- Opening Delimiter -

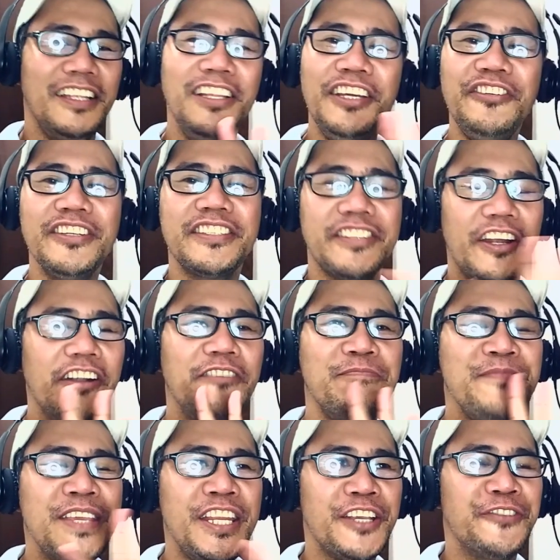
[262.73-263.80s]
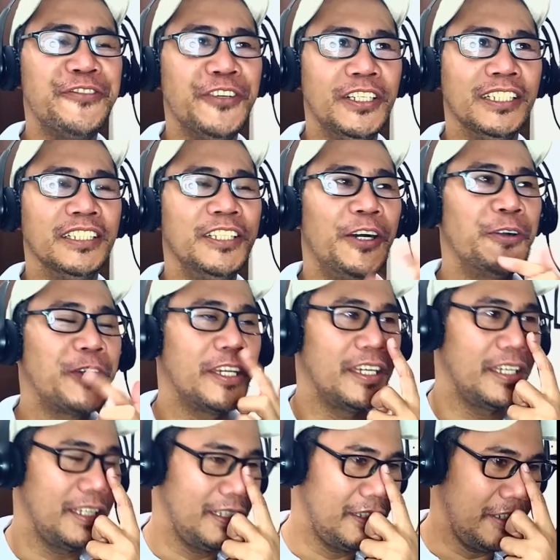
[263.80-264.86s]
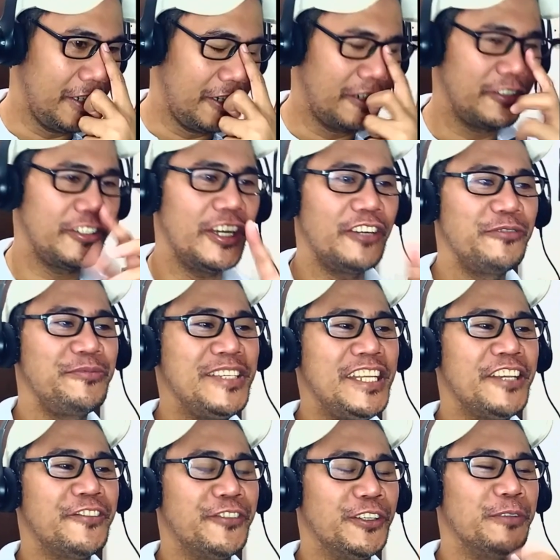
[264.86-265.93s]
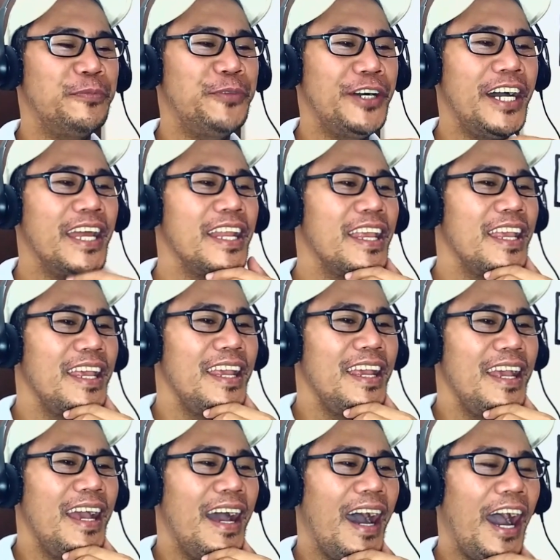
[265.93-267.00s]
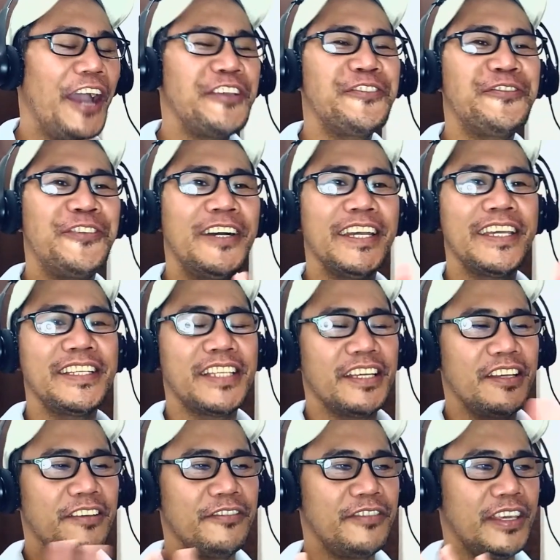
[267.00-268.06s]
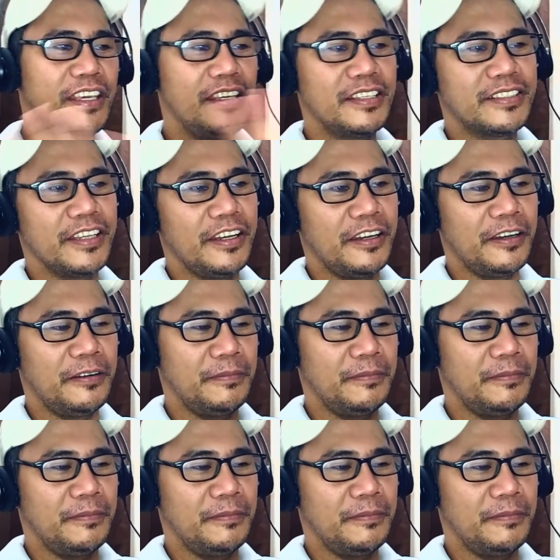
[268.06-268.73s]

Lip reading: The lyrics are meaningful, okay? They are meaningful, but I find these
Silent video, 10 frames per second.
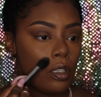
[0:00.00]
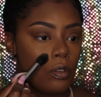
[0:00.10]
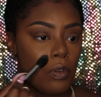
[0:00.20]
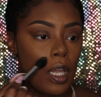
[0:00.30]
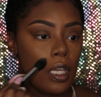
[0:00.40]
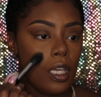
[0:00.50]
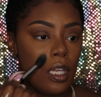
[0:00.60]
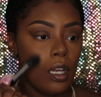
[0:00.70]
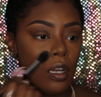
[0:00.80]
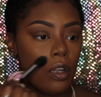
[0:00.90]
right
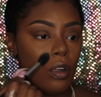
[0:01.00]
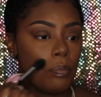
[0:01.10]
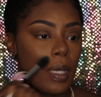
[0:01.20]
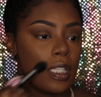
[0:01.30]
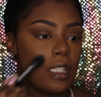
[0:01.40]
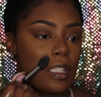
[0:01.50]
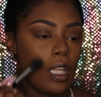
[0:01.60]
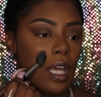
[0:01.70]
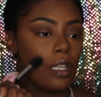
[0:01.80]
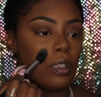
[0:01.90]
here on my slight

- Closing Delimiter -

(Work order)
An exact copy of the listing above, minus its pictures, is what is needed here.

(Solution to the exercise)
[262.73-263.80s]
[263.80-264.86s]
[264.86-265.93s]
[265.93-267.00s]
[267.00-268.06s]
[268.06-268.73s]

Lip reading: The lyrics are meaningful, okay? They are meaningful, but I find these
Silent video, 10 frames per second.
[0:00.00]
[0:00.10]
[0:00.20]
[0:00.30]
[0:00.40]
[0:00.50]
[0:00.60]
[0:00.70]
[0:00.80]
[0:00.90]
right
[0:01.00]
[0:01.10]
[0:01.20]
[0:01.30]
[0:01.40]
[0:01.50]
[0:01.60]
[0:01.70]
[0:01.80]
[0:01.90]
here on my slight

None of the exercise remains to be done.